Visuocortical changes during a freezing-like state in humans
Neuroimage (2018)
Maria Lojowska, Sam Ling, Karin Roelofs, Erno Hermans
An adaptive response to threat requires optimized detection of critical sensory cues. This optimization is thought to be aided by freezing – an evolutionarily preserved defensive state of immobility characterized by parasympathetically mediated fear bradycardia and regulated by the amygdala-periaqueductal grey (PAG) circuit. Behavioral observations in humans and animals have suggested that freezing is also a state of enhanced visual sensitivity, particularly for coarse visual information, but the underlying neural mechanisms remain unclear.
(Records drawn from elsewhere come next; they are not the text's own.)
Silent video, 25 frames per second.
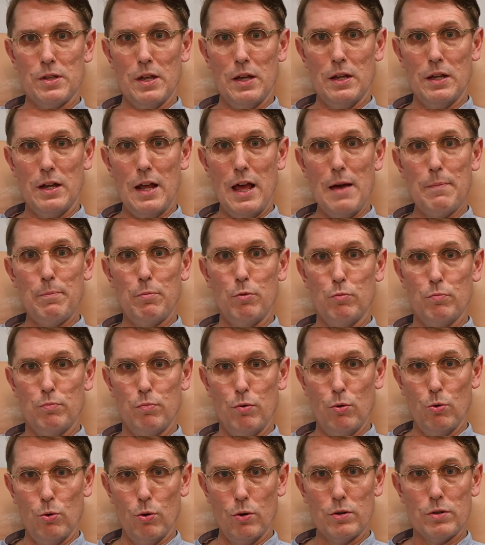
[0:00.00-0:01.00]
that Apple
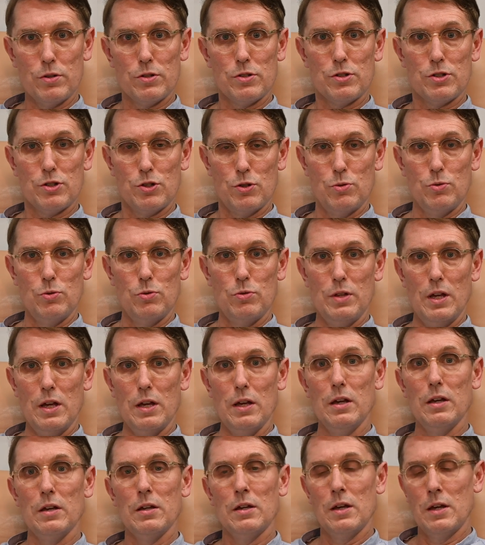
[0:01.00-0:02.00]
brought to
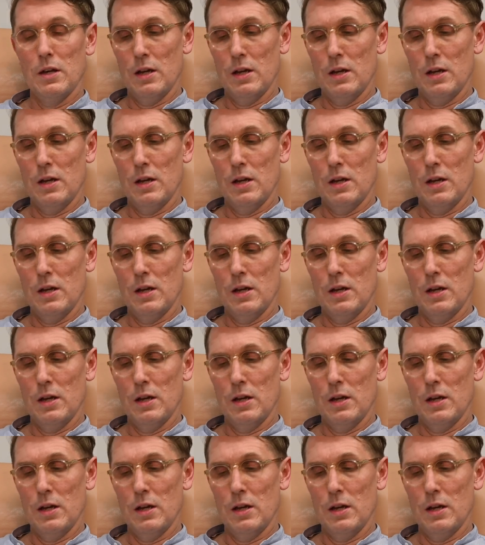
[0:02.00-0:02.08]
theirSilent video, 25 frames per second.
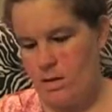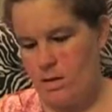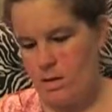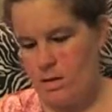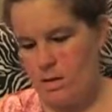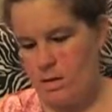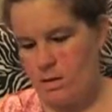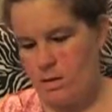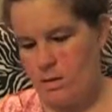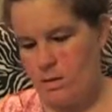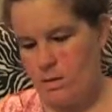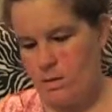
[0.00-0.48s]

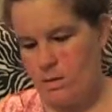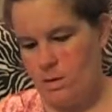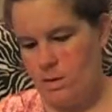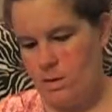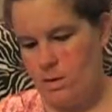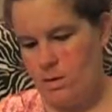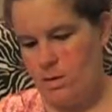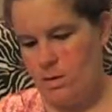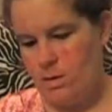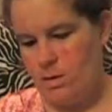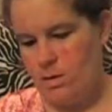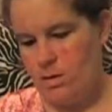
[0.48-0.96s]
This
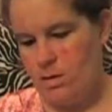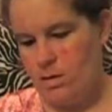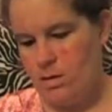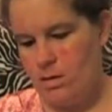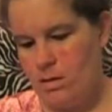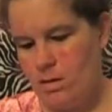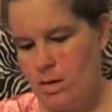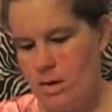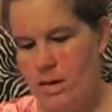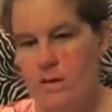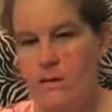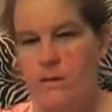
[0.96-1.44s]
one
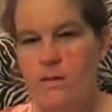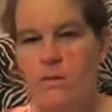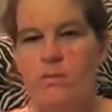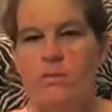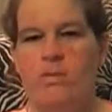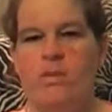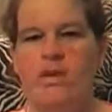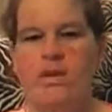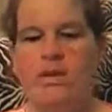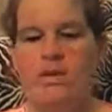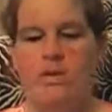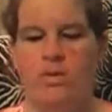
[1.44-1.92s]
has some
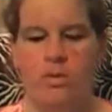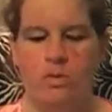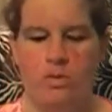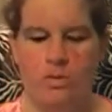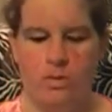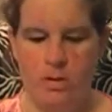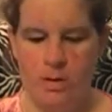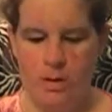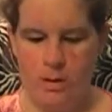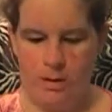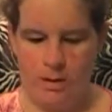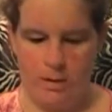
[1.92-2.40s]
really
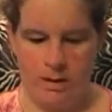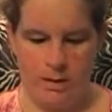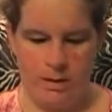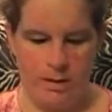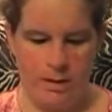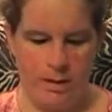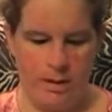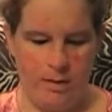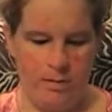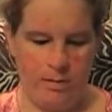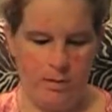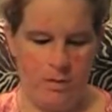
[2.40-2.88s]
cool
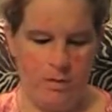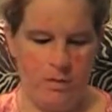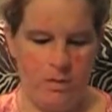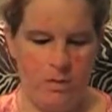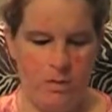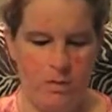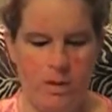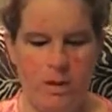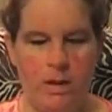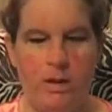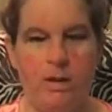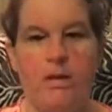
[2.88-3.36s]
stamps
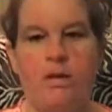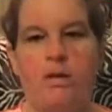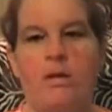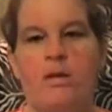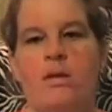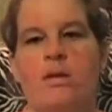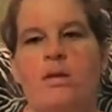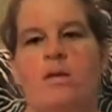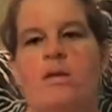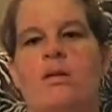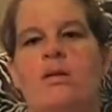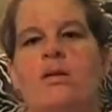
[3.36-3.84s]
on
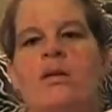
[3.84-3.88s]
it.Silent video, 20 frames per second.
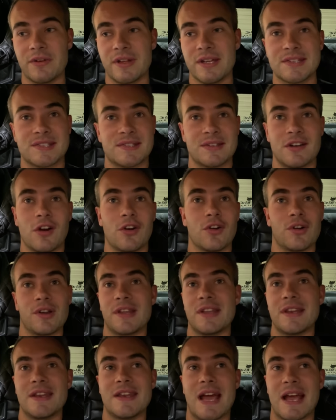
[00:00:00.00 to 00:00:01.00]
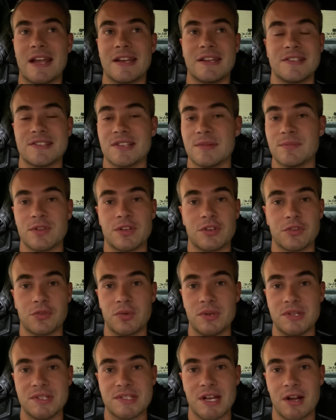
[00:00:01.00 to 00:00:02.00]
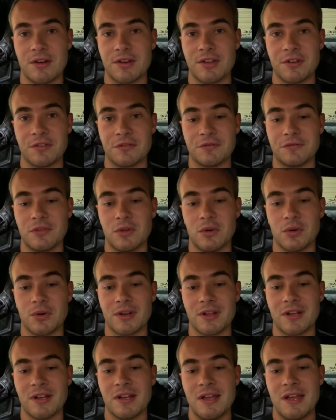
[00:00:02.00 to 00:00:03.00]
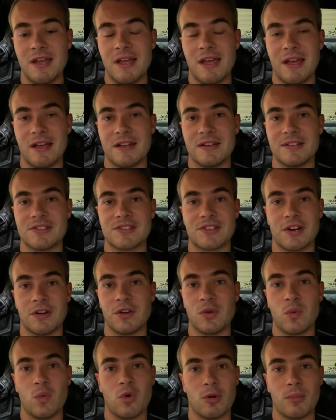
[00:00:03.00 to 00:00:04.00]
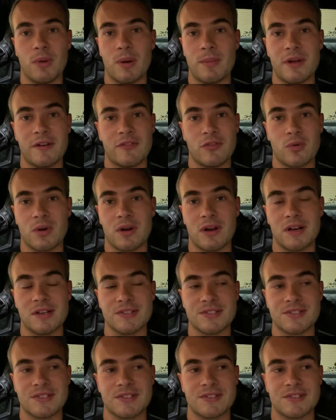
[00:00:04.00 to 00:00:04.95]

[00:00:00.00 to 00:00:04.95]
It's already 90 something degrees down here in Florida and it's starting to warm up everywhere else.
We induced a freezing-like state in healthy volunteers using threat of electrical shock and measured threat-related changes in both stimulus-independent (baseline) and stimulus-evoked visuocortical activity to low- vs. high-spatial frequency gratings, using functional MRI. As measuring immobility is not feasible in MRI environments, we used fear bradycardia and amygdala- PAG coupling in inferring a freezing-like state. An independent functional localizer and retinotopic mapping were used to assess the retinotopic specificity of visuocortical modulations. We found a threat- induced increase in baseline (stimulus-independent) visuocortical activity that was retinotopically nonspecific, which was accompanied by increased connectivity with the amygdala. A positive correlation between visuocortical activity and fear bradycardia (while controlling for sympathetic activation), and a concomitant increase in amygdala-PAG connectivity, suggest the specificity of these findings for the parasympathetically dominated freezing-like state. Visuocortical responses to gratings were retinotopically specific but did not differ between threat and safe conditions across participants. However, individuals who exhibited better discrimination of low-spatial frequency stimuli showed reduced stimulus-evoked V1 responses under threat. Our findings suggest that a defensive state of freezing involves an integration of preparatory defensive and perceptual changes that is regulated by a common mechanism involving the amygdala.